Connecticut College's Ammerman Center Presents Scholar and Activist Sasha Costanza-Chock

Connecticut College’s Ammerman Center for Arts and Technology will host Sasha Costanza-Chock for a guest lecture on social movements and design justice at 1 p.m. on Nov. 1 in the 1941 Room in the College Center at Crozier-Williams.

Costanza-Chock’s talk, entitled “Transformative Organizing from #TechWontBuildIt to #DesignJustice,” describes the emergence of design justice, a field of theory and practice that observes how the design of objects and systems influence benefits and burdens between various groups of people. Design justice focuses on the ways that design creates and/or challenges systems of oppression.
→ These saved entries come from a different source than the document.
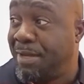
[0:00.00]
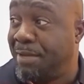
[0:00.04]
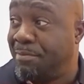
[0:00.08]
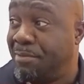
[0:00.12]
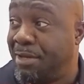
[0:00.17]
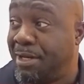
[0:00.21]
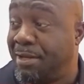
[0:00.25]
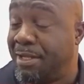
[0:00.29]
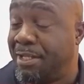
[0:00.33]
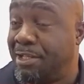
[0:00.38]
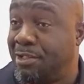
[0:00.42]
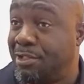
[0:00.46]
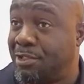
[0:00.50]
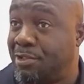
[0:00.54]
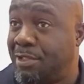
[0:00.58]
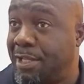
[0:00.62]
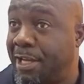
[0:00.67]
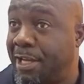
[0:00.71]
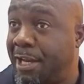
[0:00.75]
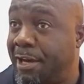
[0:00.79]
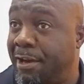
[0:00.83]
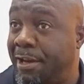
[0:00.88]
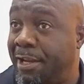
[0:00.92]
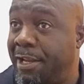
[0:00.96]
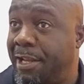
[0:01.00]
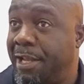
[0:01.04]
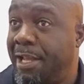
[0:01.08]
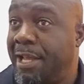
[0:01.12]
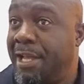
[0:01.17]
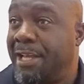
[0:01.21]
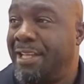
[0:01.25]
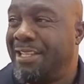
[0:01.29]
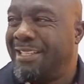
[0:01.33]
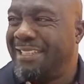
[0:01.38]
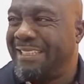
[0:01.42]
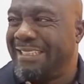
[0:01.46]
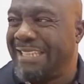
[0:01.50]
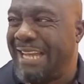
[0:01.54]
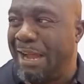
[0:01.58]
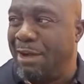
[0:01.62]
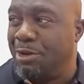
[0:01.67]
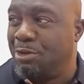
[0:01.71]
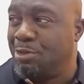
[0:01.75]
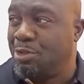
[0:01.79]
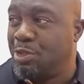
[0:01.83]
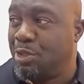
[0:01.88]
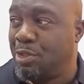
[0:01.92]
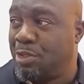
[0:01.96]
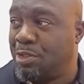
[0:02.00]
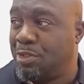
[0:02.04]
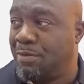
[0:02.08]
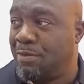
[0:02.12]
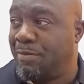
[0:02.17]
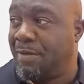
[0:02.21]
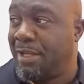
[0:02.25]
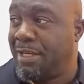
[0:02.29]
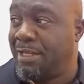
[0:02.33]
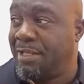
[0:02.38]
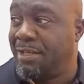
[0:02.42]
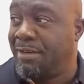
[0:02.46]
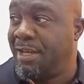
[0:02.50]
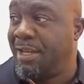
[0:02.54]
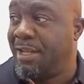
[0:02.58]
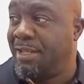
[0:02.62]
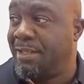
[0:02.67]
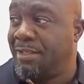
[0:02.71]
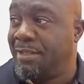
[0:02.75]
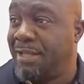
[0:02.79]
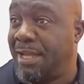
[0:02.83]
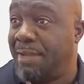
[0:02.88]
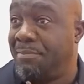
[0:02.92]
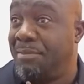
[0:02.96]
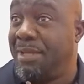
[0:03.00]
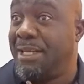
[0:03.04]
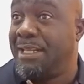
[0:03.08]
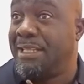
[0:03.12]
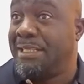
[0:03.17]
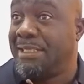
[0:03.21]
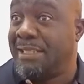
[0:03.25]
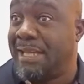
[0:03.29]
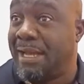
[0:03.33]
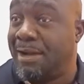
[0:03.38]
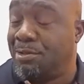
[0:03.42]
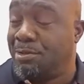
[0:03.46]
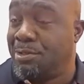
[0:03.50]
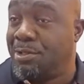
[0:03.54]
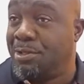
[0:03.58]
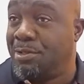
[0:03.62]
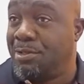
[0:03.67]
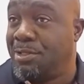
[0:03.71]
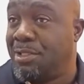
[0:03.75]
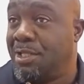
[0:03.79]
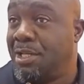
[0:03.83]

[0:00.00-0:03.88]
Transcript: My mother used to carry thousands of Adire. I mean, thousands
It is also a growing social movement that aims to ensure equity and recognition of community-based design traditions, knowledge, and practices.
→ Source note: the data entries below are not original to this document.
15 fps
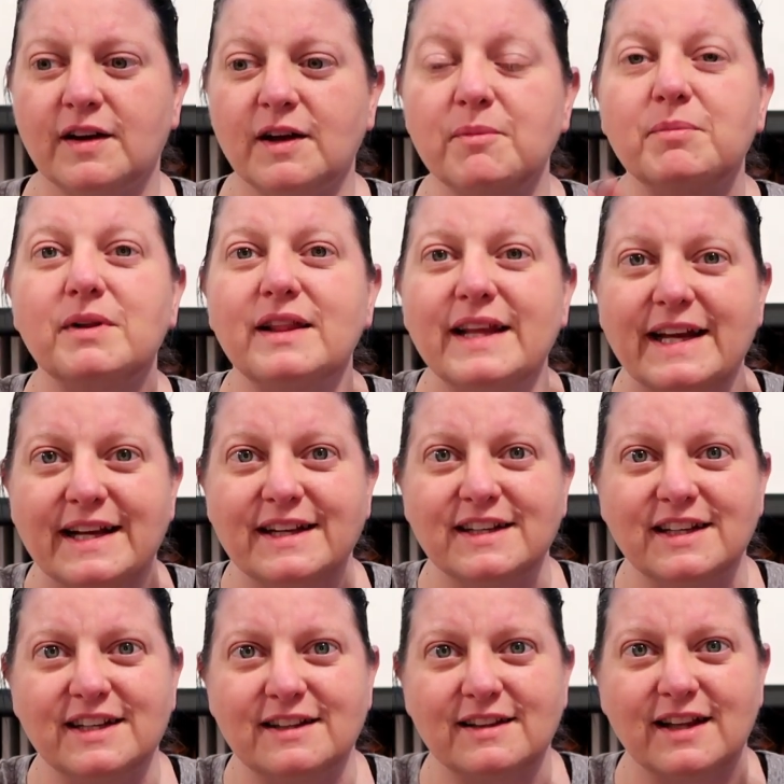
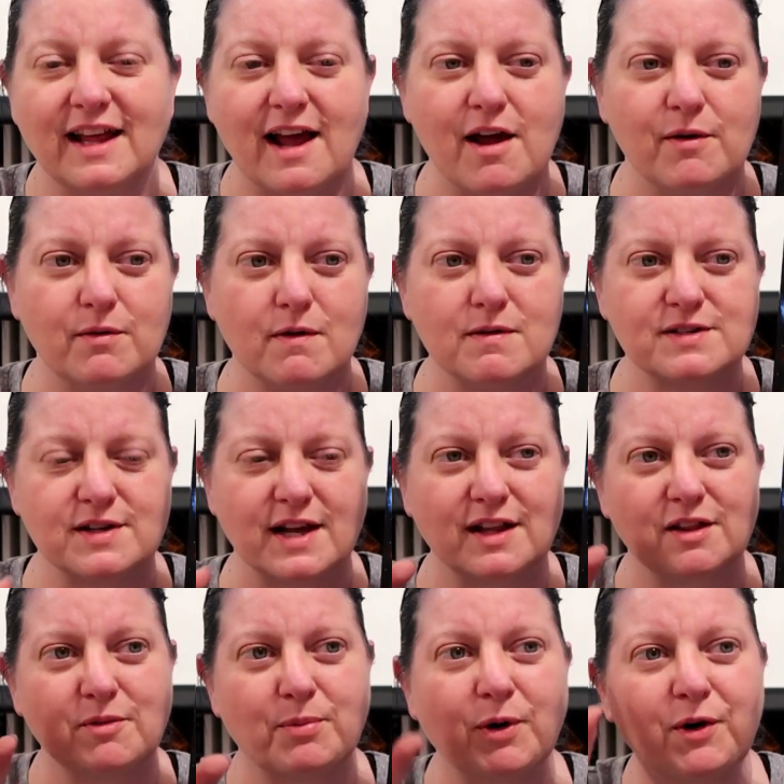complete. It was
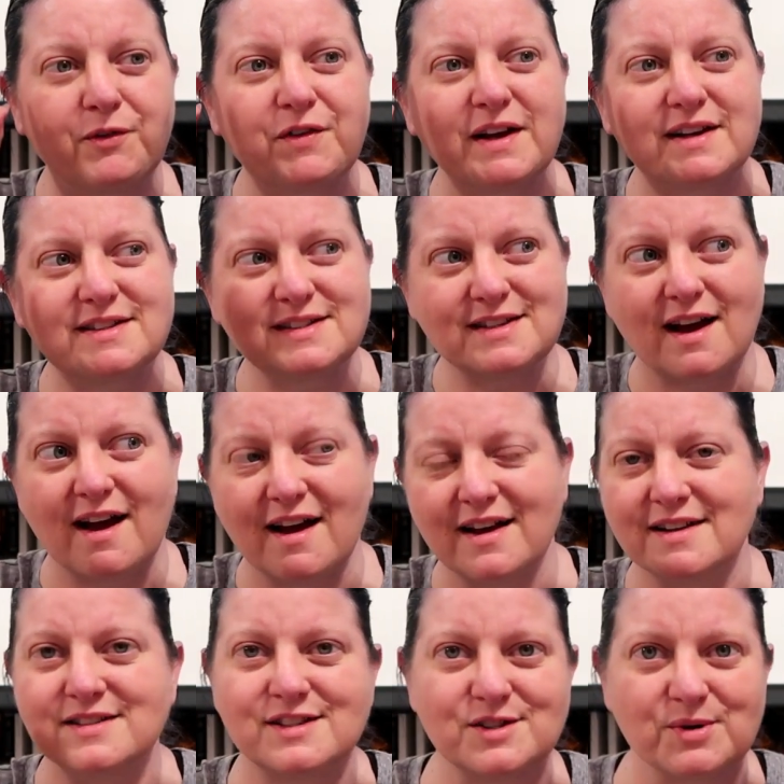like the perfect
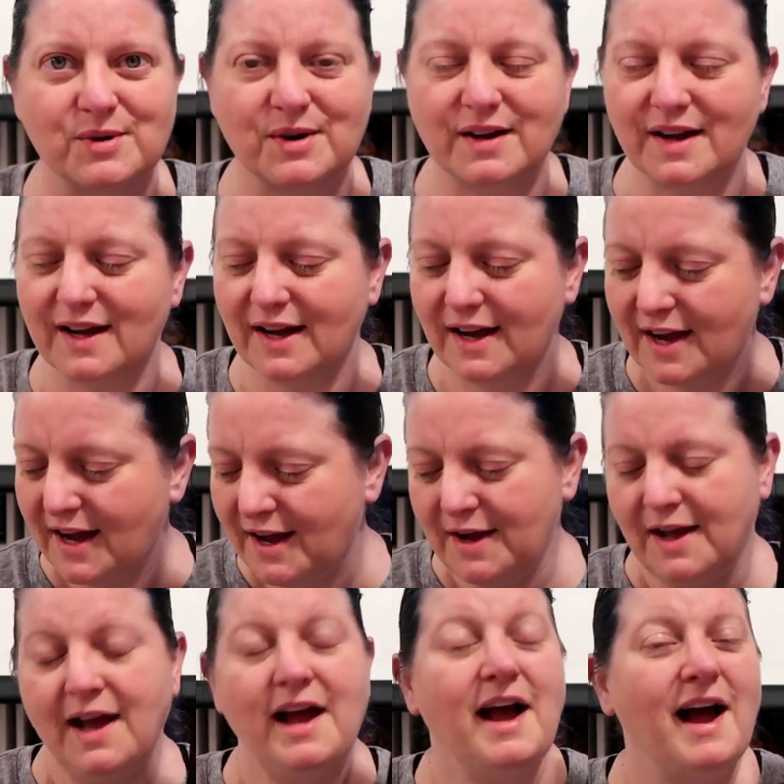size story.
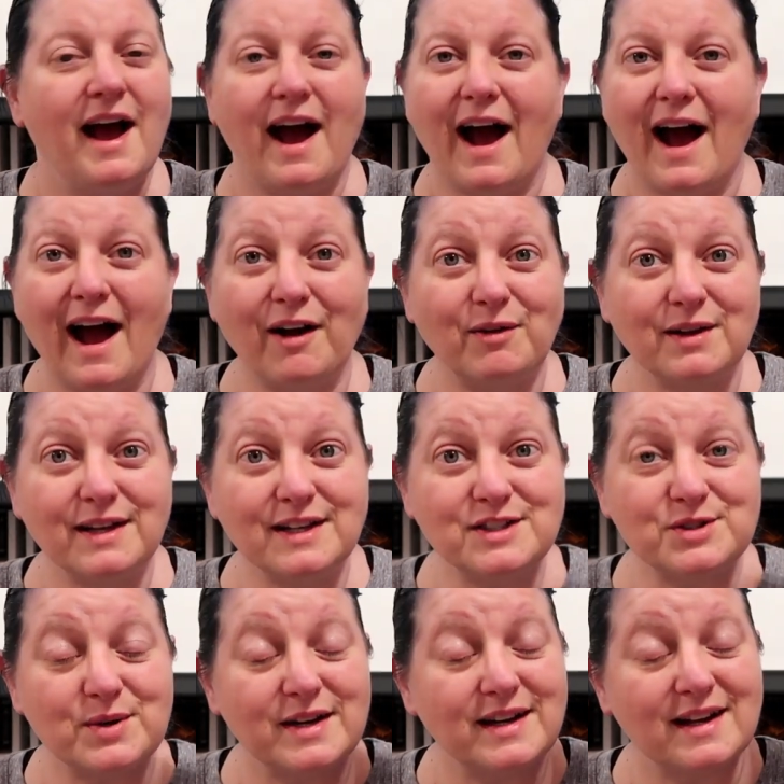I really
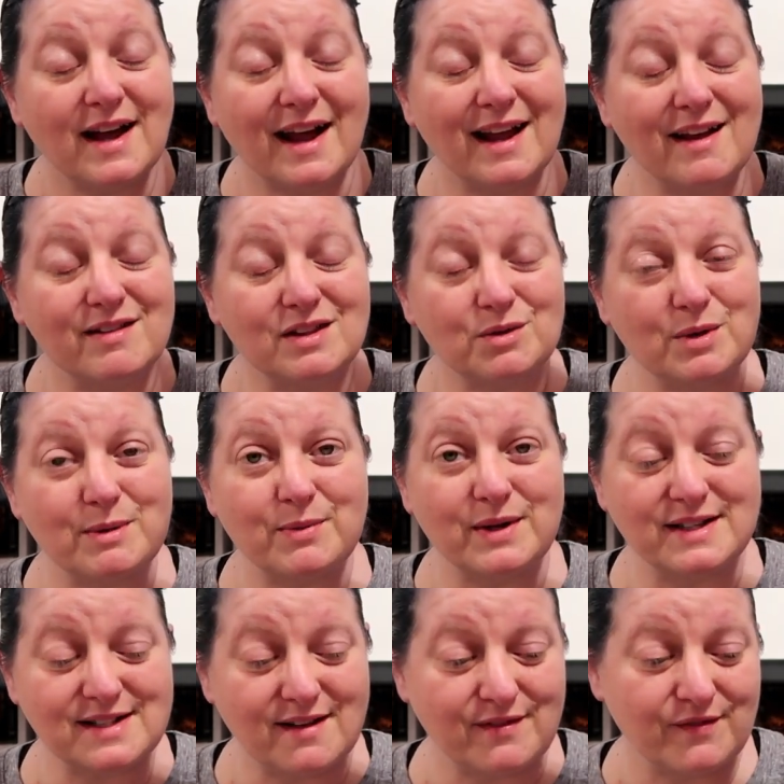enjoyed it. I gave it
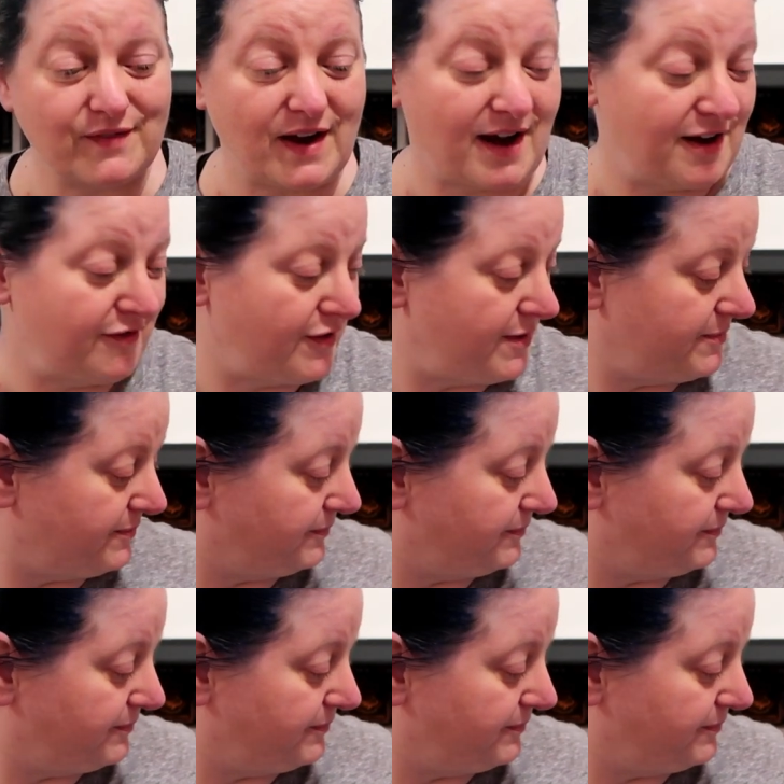3.75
Sasha Costanza-Chock (pronouns: they/them or she/her) is a scholar, activist, designer, and media-maker, and currently Associate Professor of Civic Media at MIT. They are a faculty associate at the Berkman-Klein Center for Internet & Society at Harvard University, faculty affiliate with the MIT Open Documentary Lab and creator of the MIT Codesign Studio. Their work focuses on social movements, transformative media organizing, and design justice. Sasha’s first book, “Out of the Shadows, Into the Streets: Transmedia Organizing and the Immigrant Rights Movement” was published by the MIT Press in 2014. Their new book, “Design Justice: Community-Led Practices to Build the Worlds We Need” will be published in early 2020. Sasha is a board member of Allied Media Project and a Steering Committee member of the Design Justice Network.

This talk is a part of (Re)Generation, this year’s theme for the work of the Ammerman Center, which is looking back on the successes of its 30-plus year history and how it needs to change moving forward to support a more equitable and conscientious field.